Dataset excerpts:
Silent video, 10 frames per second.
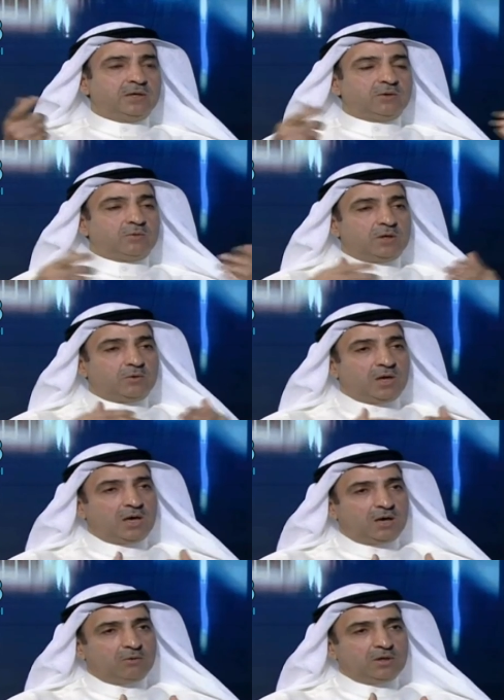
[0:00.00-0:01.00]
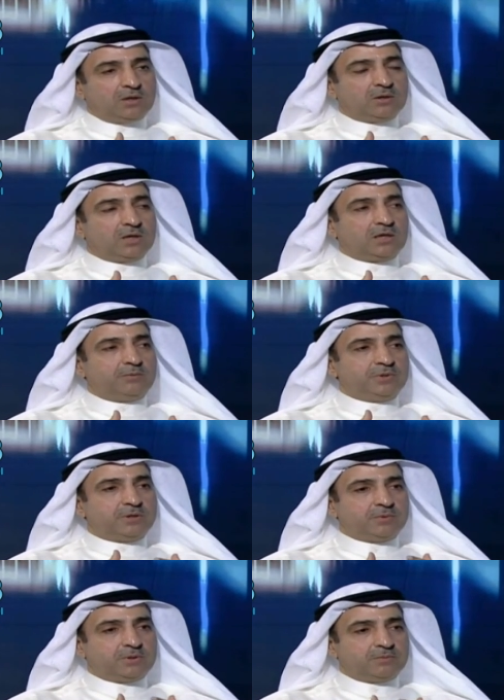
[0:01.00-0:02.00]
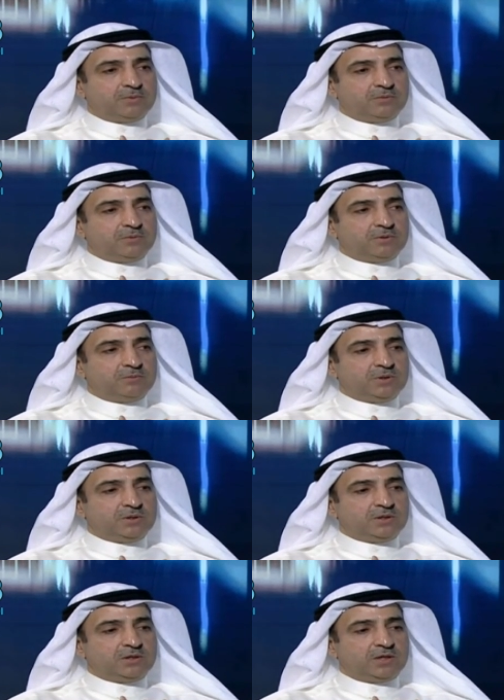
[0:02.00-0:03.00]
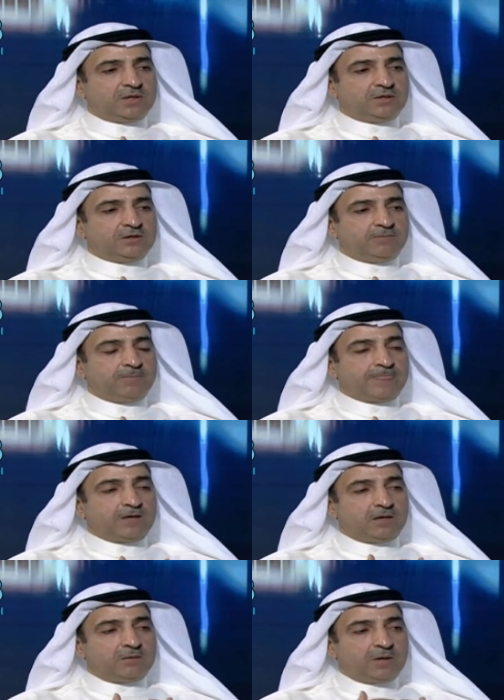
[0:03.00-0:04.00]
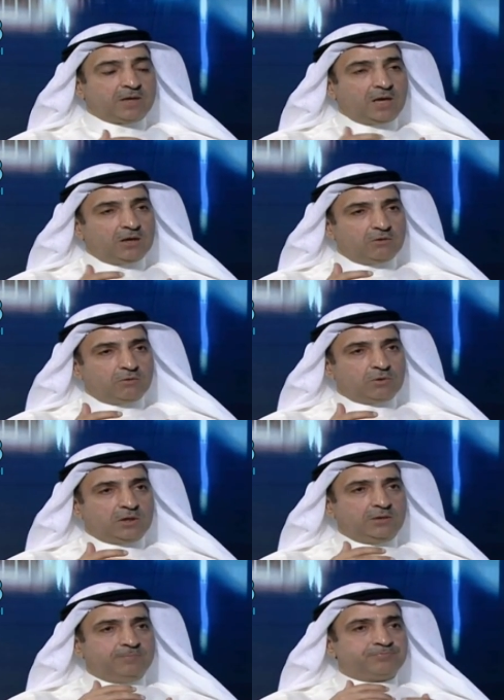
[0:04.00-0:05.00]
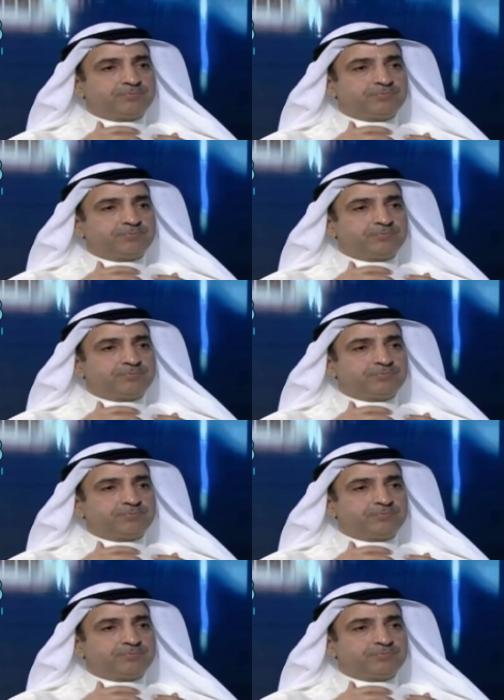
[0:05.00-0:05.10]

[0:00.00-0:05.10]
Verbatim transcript: وحاول الأغلبية ب ب ب يعني المرحلة الأولى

What the task requires:
All entries must be written out again exactly as given, with no pictures in the copy.

Finished exercise:
Silent video, 10 frames per second.
[0:00.00-0:01.00]
[0:01.00-0:02.00]
[0:02.00-0:03.00]
[0:03.00-0:04.00]
[0:04.00-0:05.00]
[0:05.00-0:05.10]

[0:00.00-0:05.10]
Verbatim transcript: وحاول الأغلبية ب ب ب يعني المرحلة الأولى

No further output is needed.